_What is required_: Every record should be copied exactly, and the images omitted.
───── Input data ─────
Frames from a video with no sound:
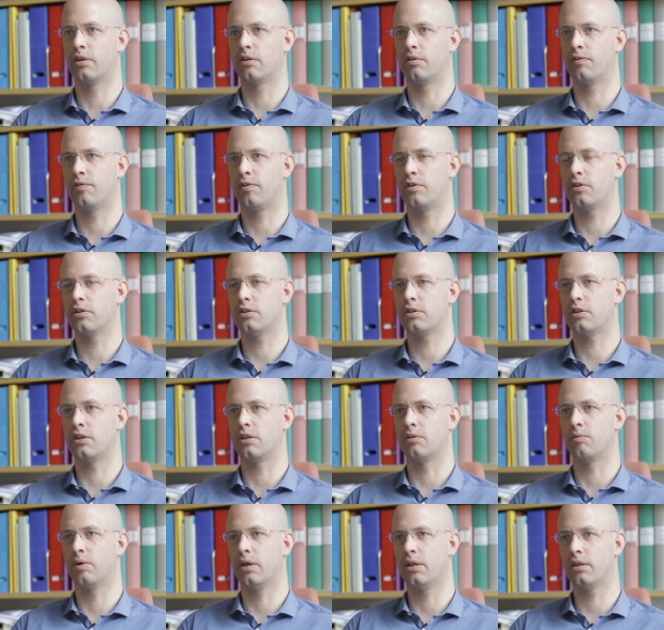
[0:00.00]
it first
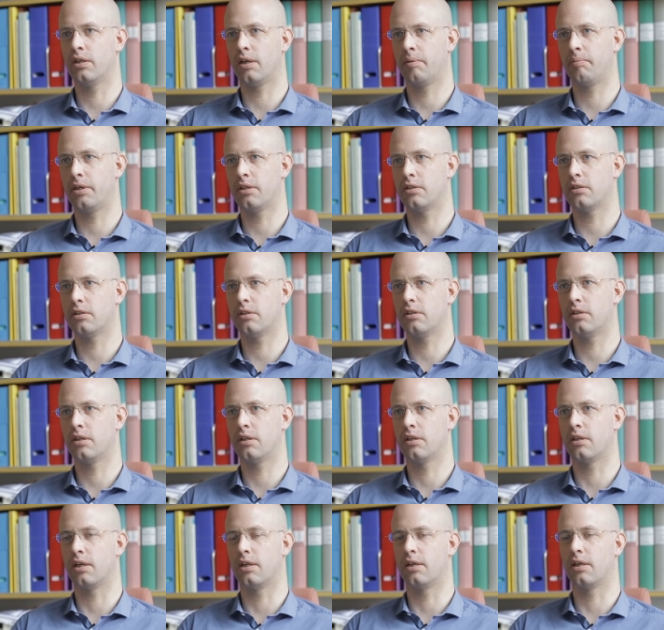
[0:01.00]
in one dimension
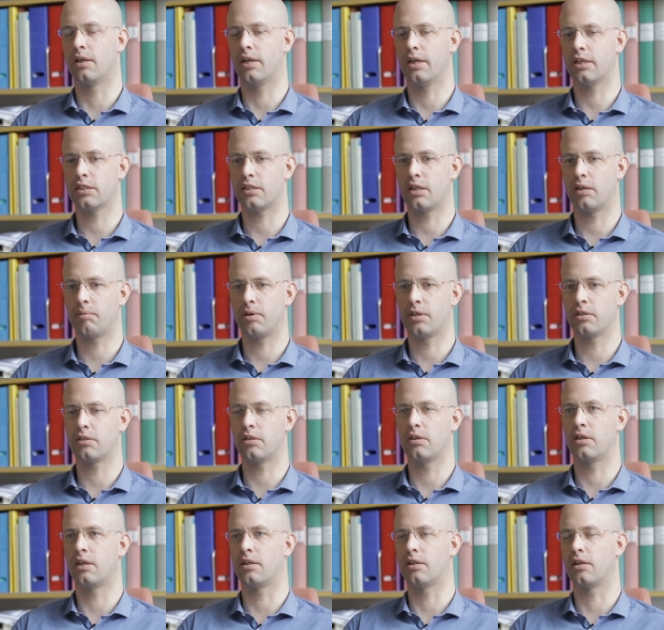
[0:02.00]
and then the next
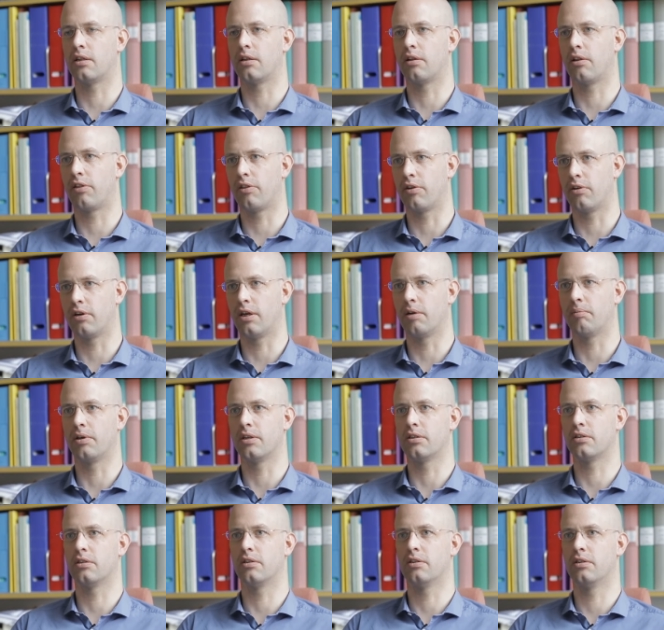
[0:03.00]
dimension and then the third
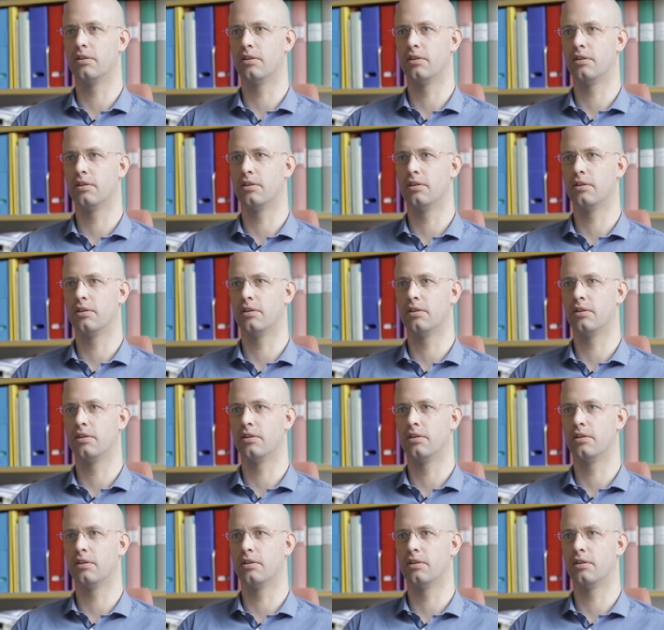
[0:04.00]
dimension.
─────
_Result_:
Frames from a video with no sound:
[0:00.00]
it first
[0:01.00]
in one dimension
[0:02.00]
and then the next
[0:03.00]
dimension and then the third
[0:04.00]
dimension.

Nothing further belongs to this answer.